IAG-IASPEI 2017

講演情報

Oral

Joint Symposia » J02. Recent large and destructive earthquakes

[J02-4] Recent large earthquakes IV

2017年8月2日(水) 16:30 〜 18:00 Intl Conf Room (301) (Kobe International Conference Center 3F, Room 301)

Chairs: Shin-Chan Han (University of Newcastle) , Thorne Lay (University of California Santa Cruz)

16:30 〜 16:45

[J02-4-01] Postseismic deformation following the 2016 Mw 7.8 Kaikoura earthquake, New Zealand

Sigrun Hreinsdottir1, Ian Hamling1, Susan Ellis1, Laura Wallace1,2, Paul Denys3, Neville Palmer1, Lara Bland1, Phaedra Upton1, Charles Williams1, Elisabetta D'Anastasio1 (1.GNS Science, Lower Hutt, New Zealand, 2.The University of Texas at Austin, Austin, USA, 3.University of Otago, Dunedin, New Zealand)
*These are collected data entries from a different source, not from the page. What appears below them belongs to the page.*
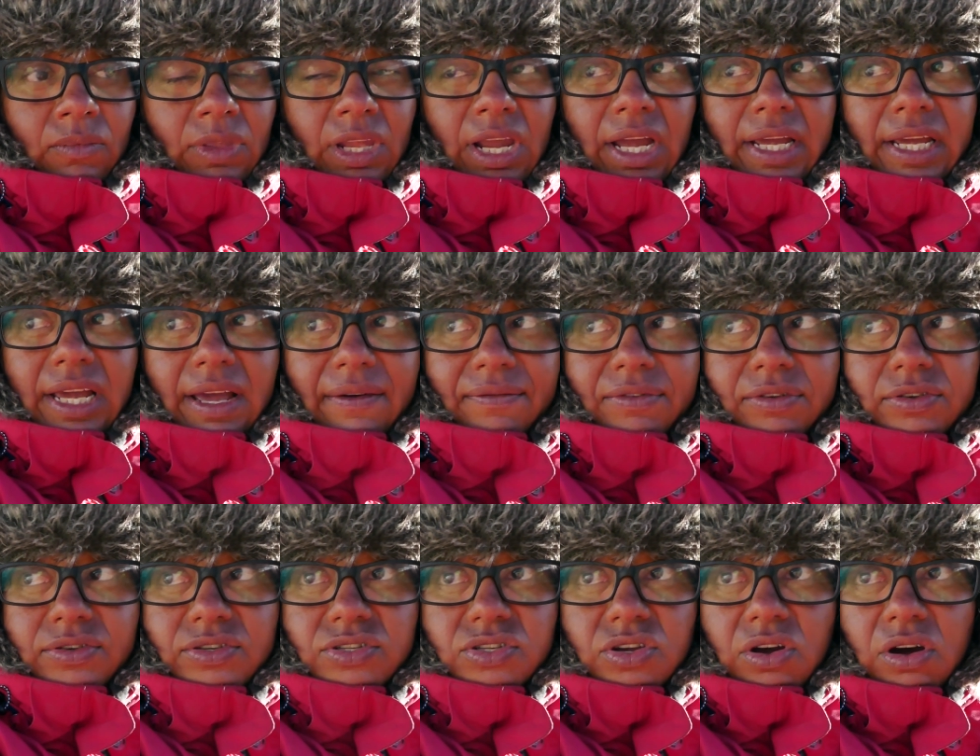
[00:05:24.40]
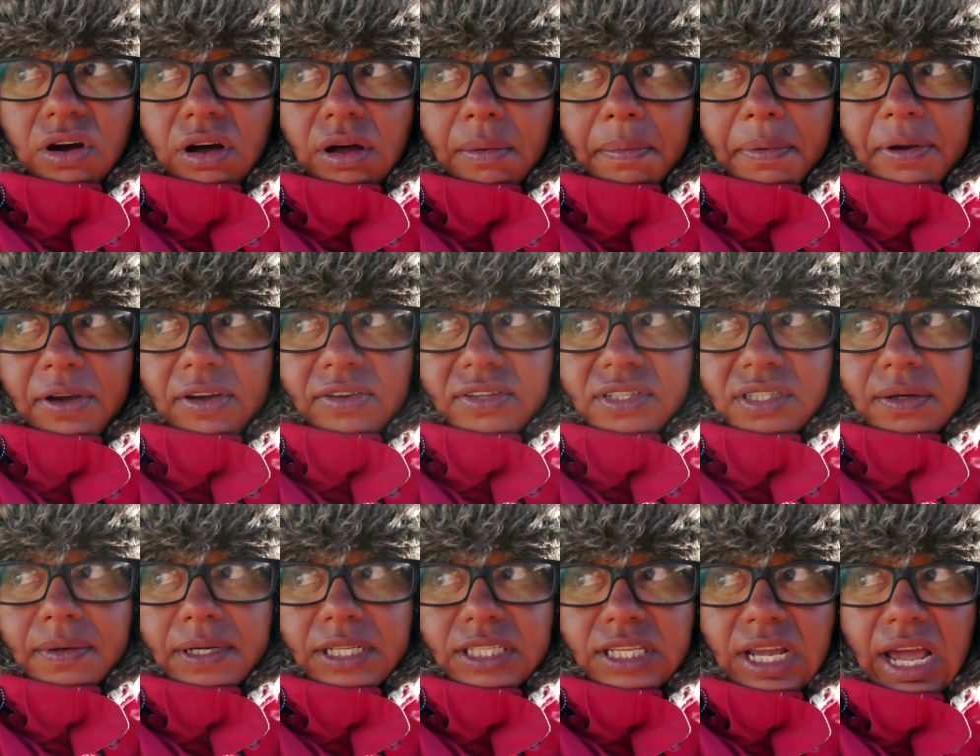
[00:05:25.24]
I have to stop
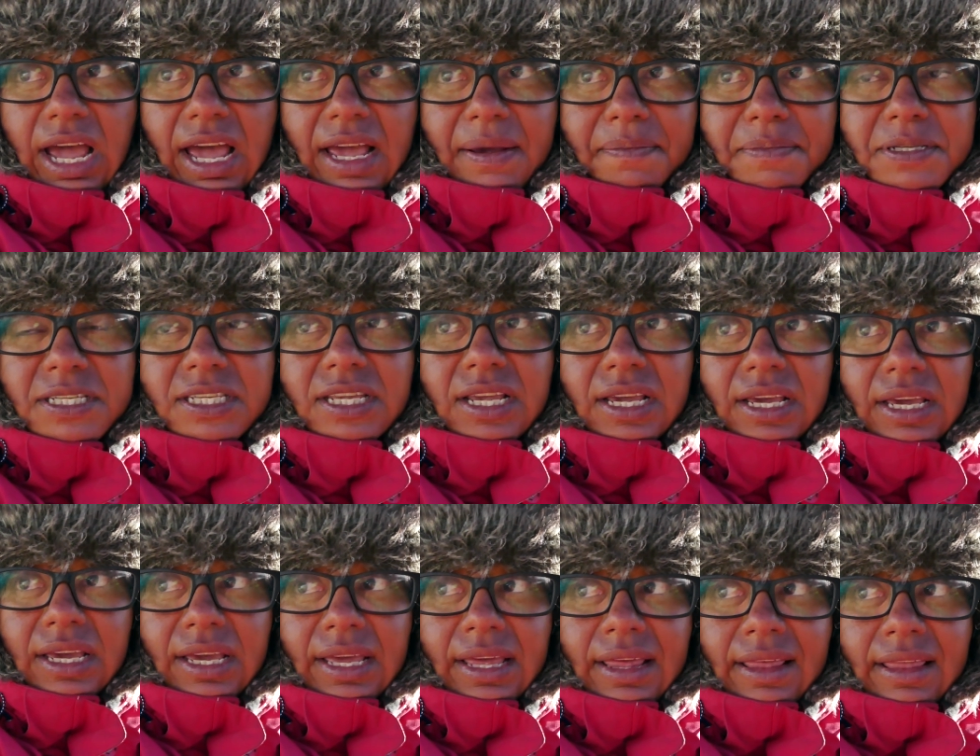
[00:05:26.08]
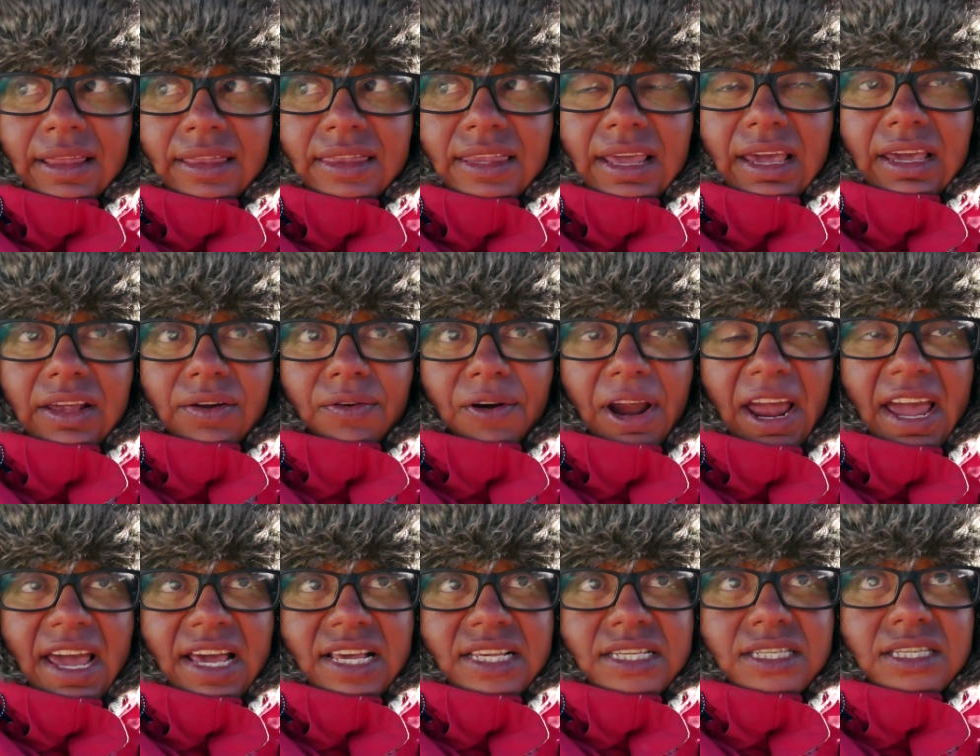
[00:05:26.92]
several times, take
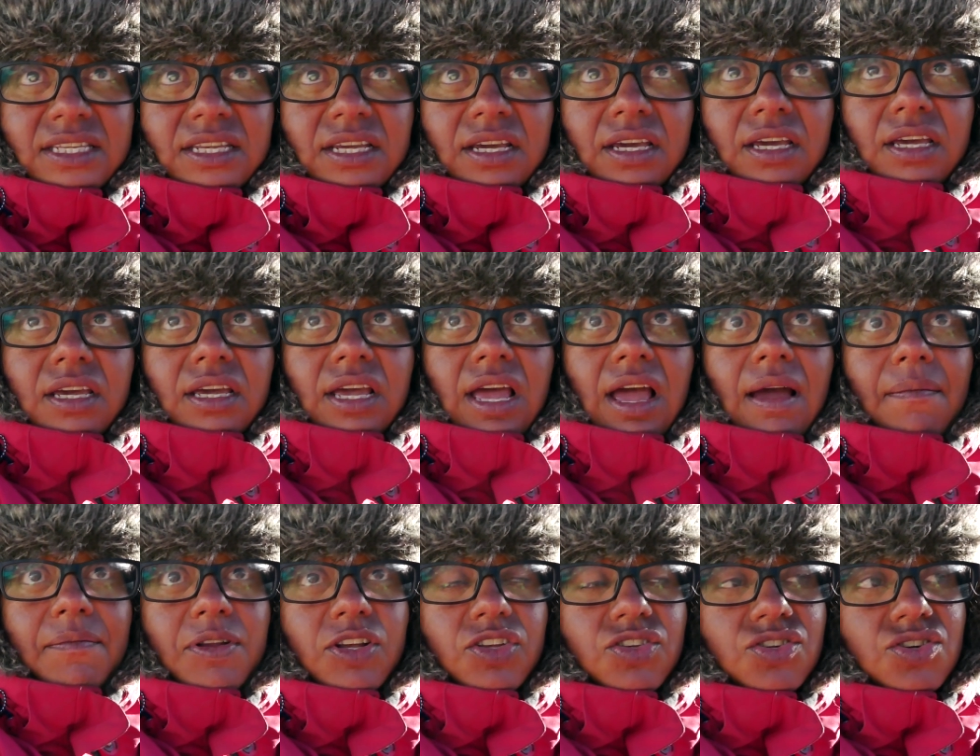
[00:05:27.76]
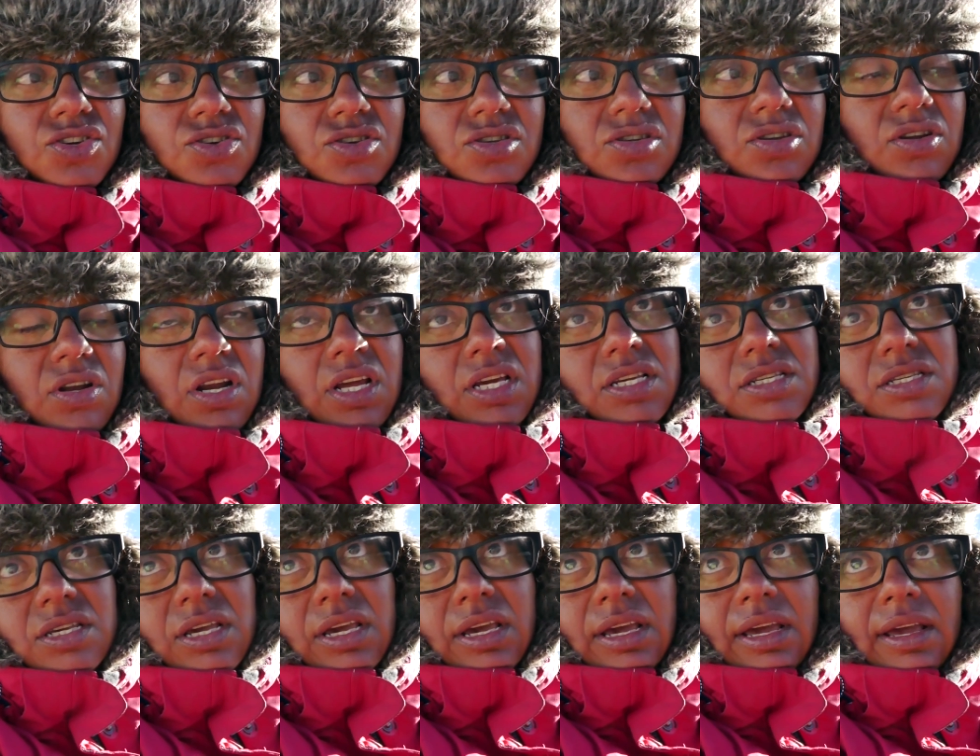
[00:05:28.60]
rest. I'm not used to
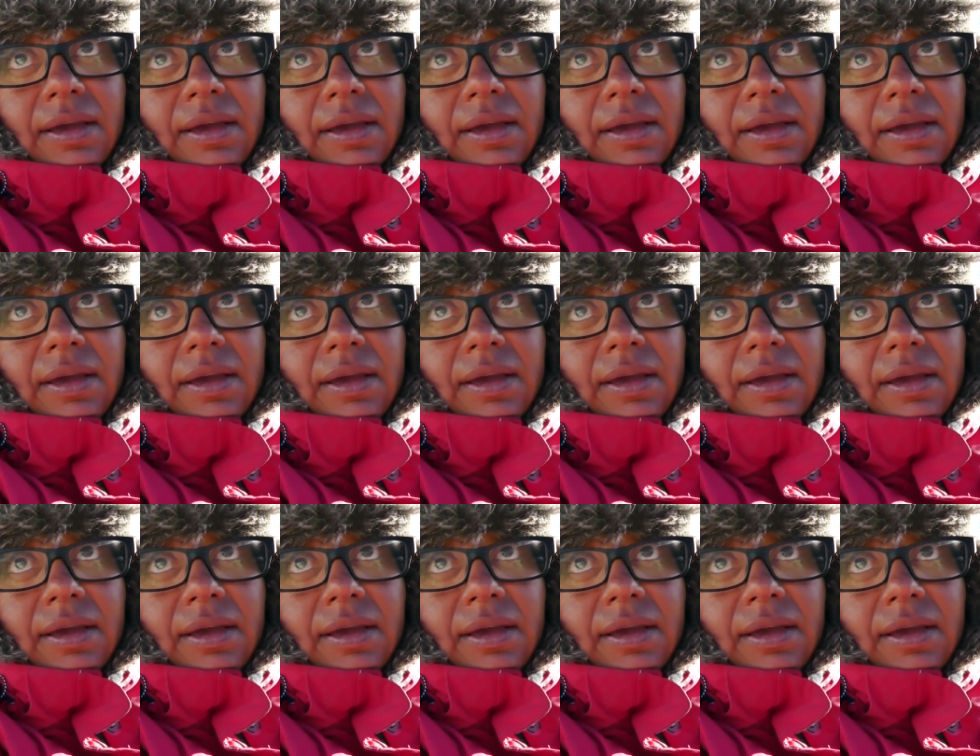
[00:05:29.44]
this,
The November 14 2016 Mw 7.8 Kaikoura earthquake in New Zealand ruptured at least 12 major crustal faults and caused widespread damage across the northern South Island. In response to the earthquake several new continuous and semi continuous GPS stations were installed in the region to augment the GeoNet CGPS network. In addition, InSAR data acquired by ALOS-2 and Sentinel-1A/B, which are acquired every 6-12 days, are used to measure post-seismic deformation across the region.

We will present the first few months of the postseismic deformation following the Kaikoura earthquake. The most rapid early postseismic deformation is observed in the region of Cape Campbell, coinciding with a large cluster of aftershocks, with about 24 cm NE motion and 26 cm uplift observed at CGPS site CMBL by the end of 2016. Sites NW of Cape Campbell have a similar NE trend and uplift with decreasing rate NW from the Needles fault. Coastal sites, south of the Clarence fault move in a more easterly direction, with the site KAIK moving 8.5 cm ESE and insignificant vertical change.
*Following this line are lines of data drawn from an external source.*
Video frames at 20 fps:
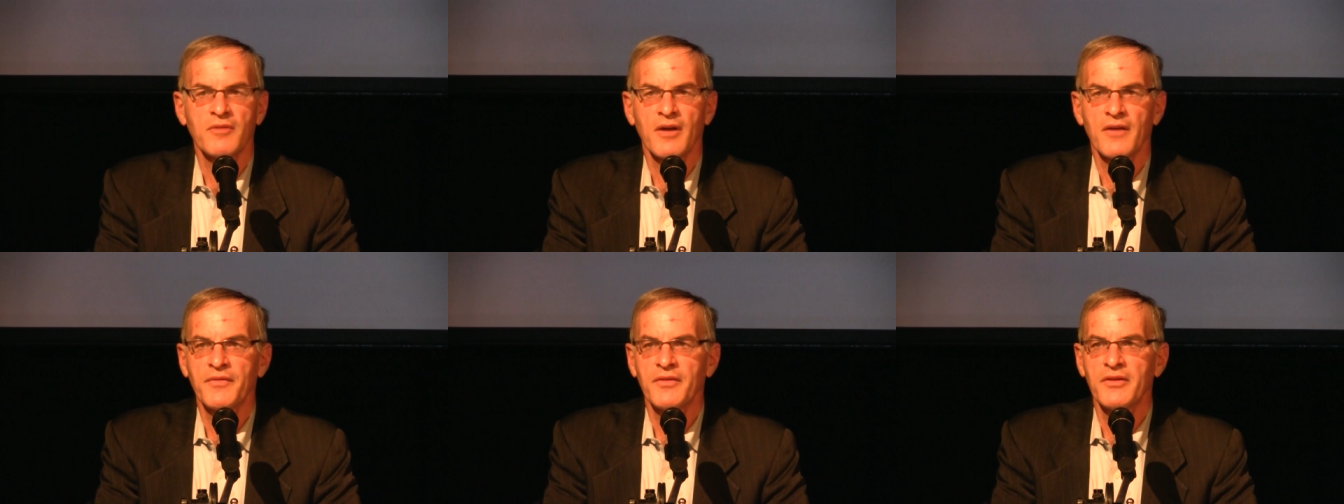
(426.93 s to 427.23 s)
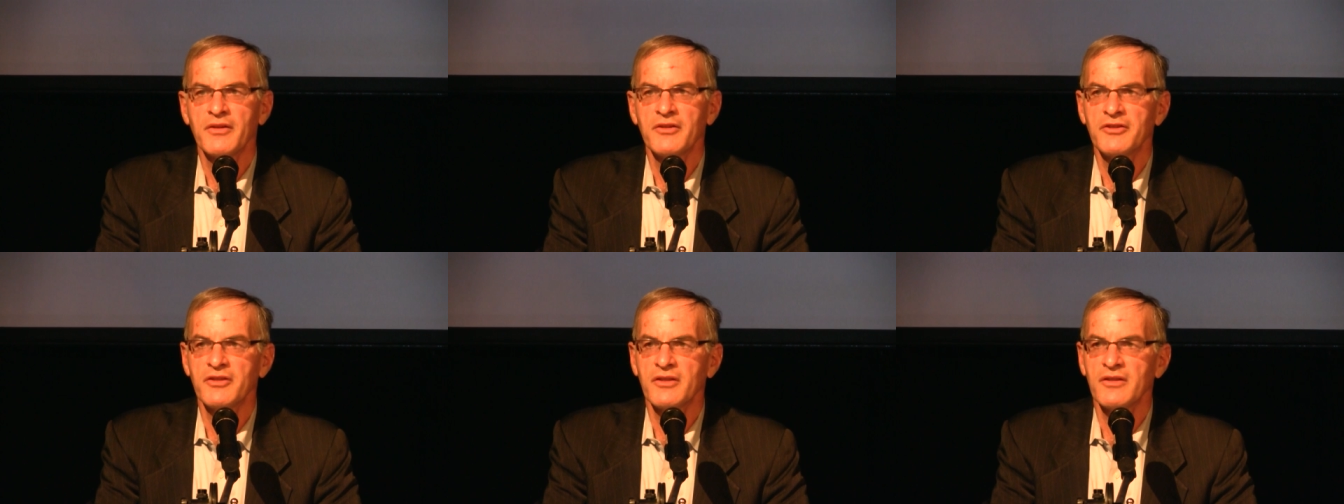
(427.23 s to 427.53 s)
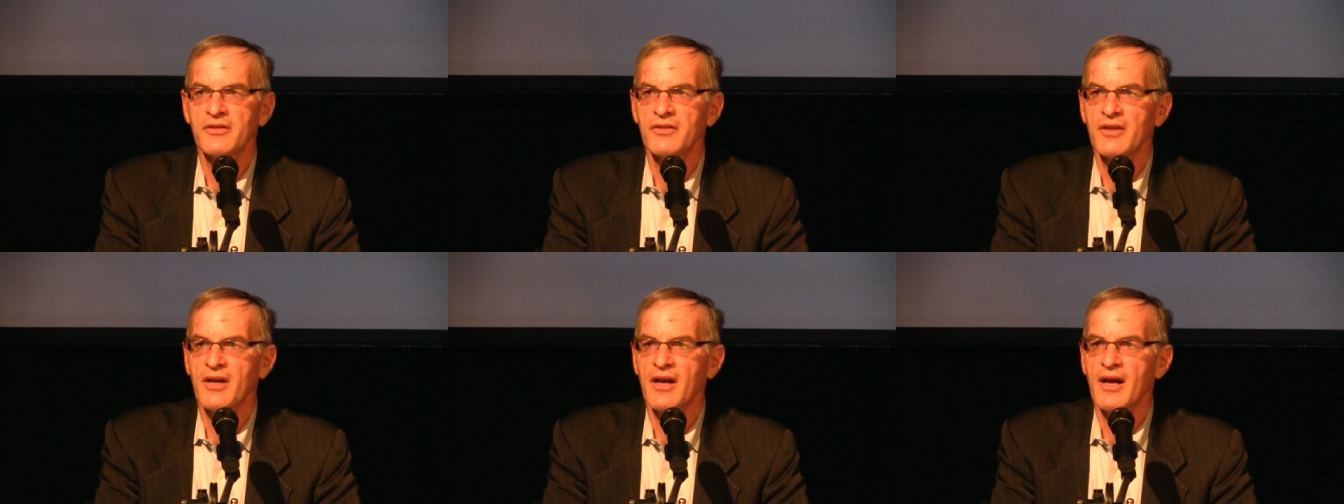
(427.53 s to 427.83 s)

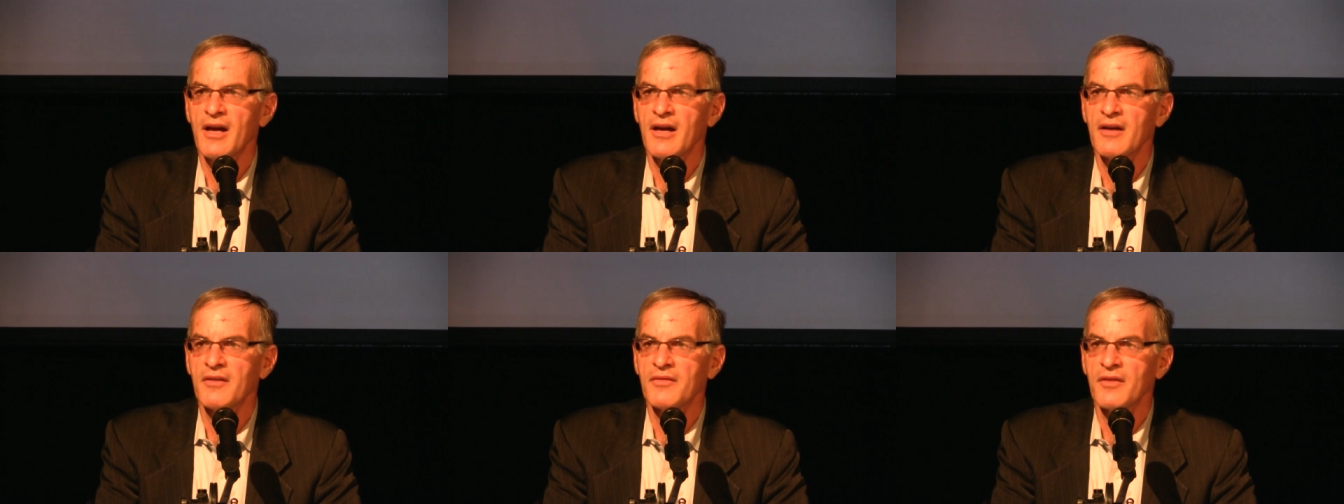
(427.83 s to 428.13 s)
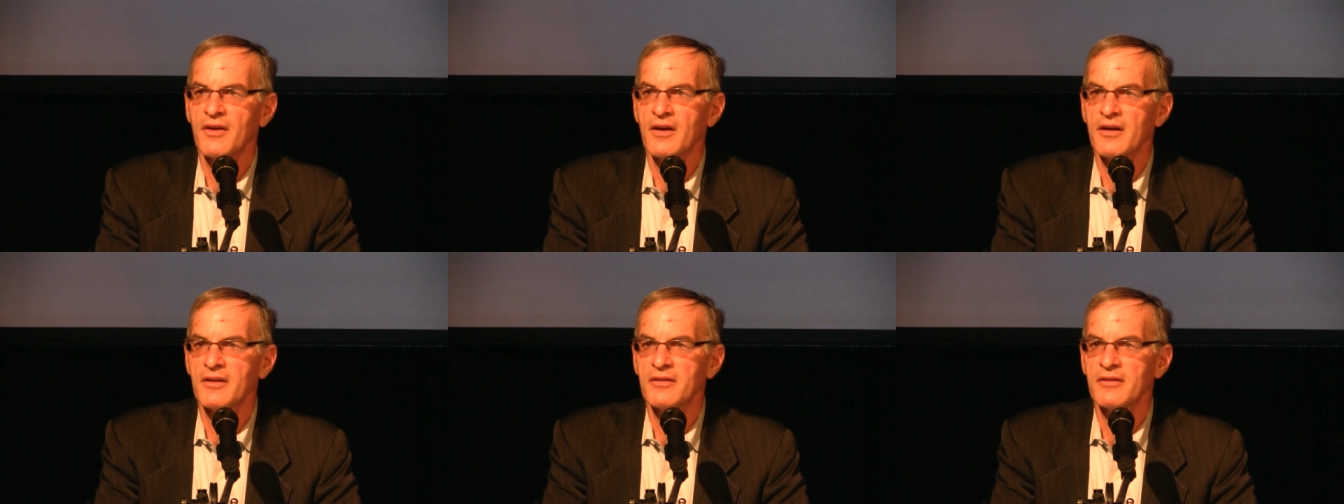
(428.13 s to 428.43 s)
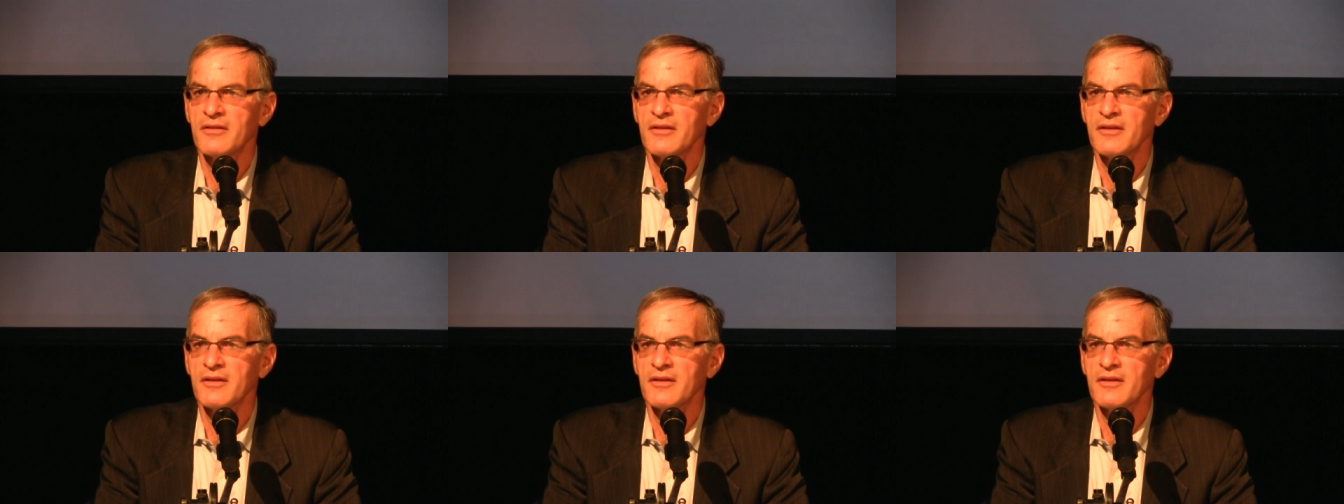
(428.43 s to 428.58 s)
refugees have under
A simple postseismic deformation model based on the best-fit coseismic fault planes and assuming a 30-km-thick elastic layer overlying a Maxwell viscoelastic mantle is able to broadly reproduce the direction of postseismic deflections from north to south, but predicts maximum displacements too far inland. Adding in the dipping Pacific plate slab as an elastic body reduces the magnitude of postseismic displacement in the model but does not change directions or the location of maximum displacements significantly. We also undertake time-dependent inversions of the afterslip, solving for slip on the crustal faults that ruptured in the earthquake, as well as the underlying subduction interface. The best-fit postseismic models have afterslip on the crustal faults that ruptured in the earthquake, as well as on the subduction interface beneath the northern South Island, in addition to a component of mantle relaxation.